→ Exercise requirements
Copy every line from the records below that carries the word "says".

_ _ _ _ _

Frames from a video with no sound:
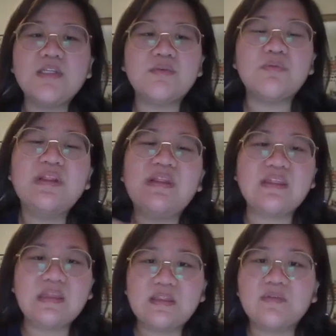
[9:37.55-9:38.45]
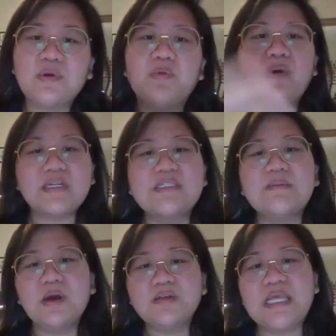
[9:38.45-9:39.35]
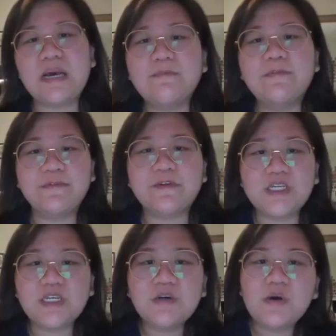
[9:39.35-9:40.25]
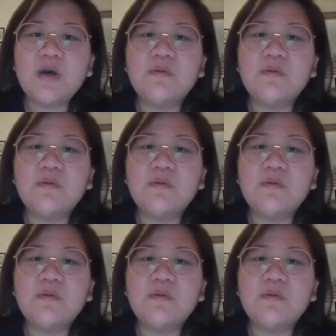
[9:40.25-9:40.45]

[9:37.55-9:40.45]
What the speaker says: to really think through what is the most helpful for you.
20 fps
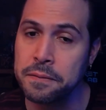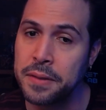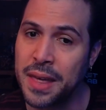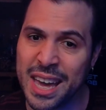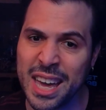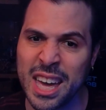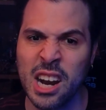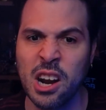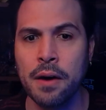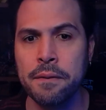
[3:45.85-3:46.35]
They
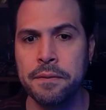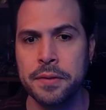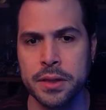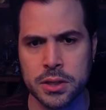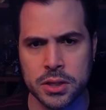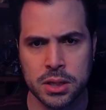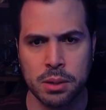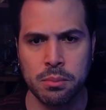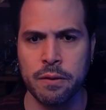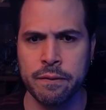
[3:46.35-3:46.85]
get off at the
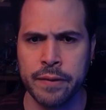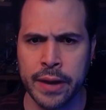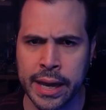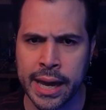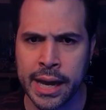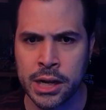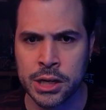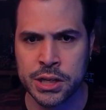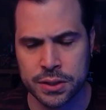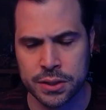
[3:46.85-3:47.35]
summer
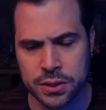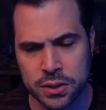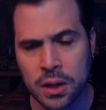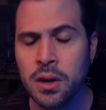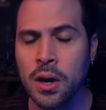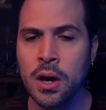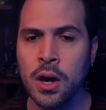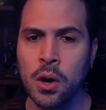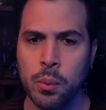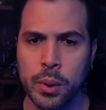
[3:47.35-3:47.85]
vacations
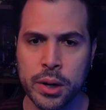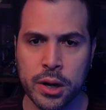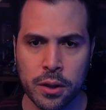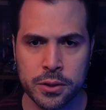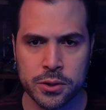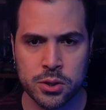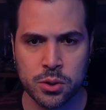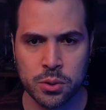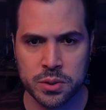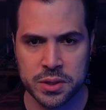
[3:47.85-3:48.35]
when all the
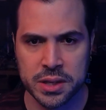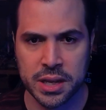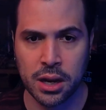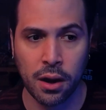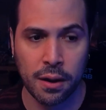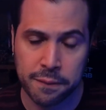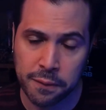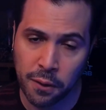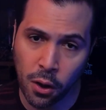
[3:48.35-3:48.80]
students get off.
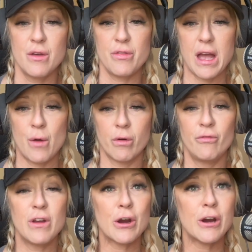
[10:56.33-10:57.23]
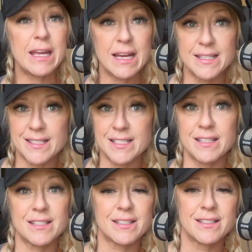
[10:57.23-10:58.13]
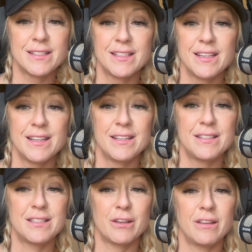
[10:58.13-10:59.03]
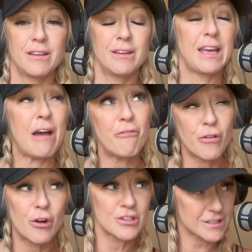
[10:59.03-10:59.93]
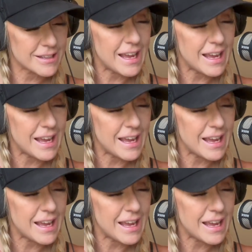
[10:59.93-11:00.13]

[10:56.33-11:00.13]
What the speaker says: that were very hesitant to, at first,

_ _ _ _ _

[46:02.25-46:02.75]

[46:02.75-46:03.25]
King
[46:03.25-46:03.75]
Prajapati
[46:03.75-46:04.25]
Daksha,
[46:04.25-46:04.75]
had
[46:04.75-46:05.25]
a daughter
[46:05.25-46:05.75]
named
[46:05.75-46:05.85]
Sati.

_ _ _ _ _

→ Result of this exercise
What the speaker says: to really think through what is the most helpful for you.
What the speaker says: that were very hesitant to, at first,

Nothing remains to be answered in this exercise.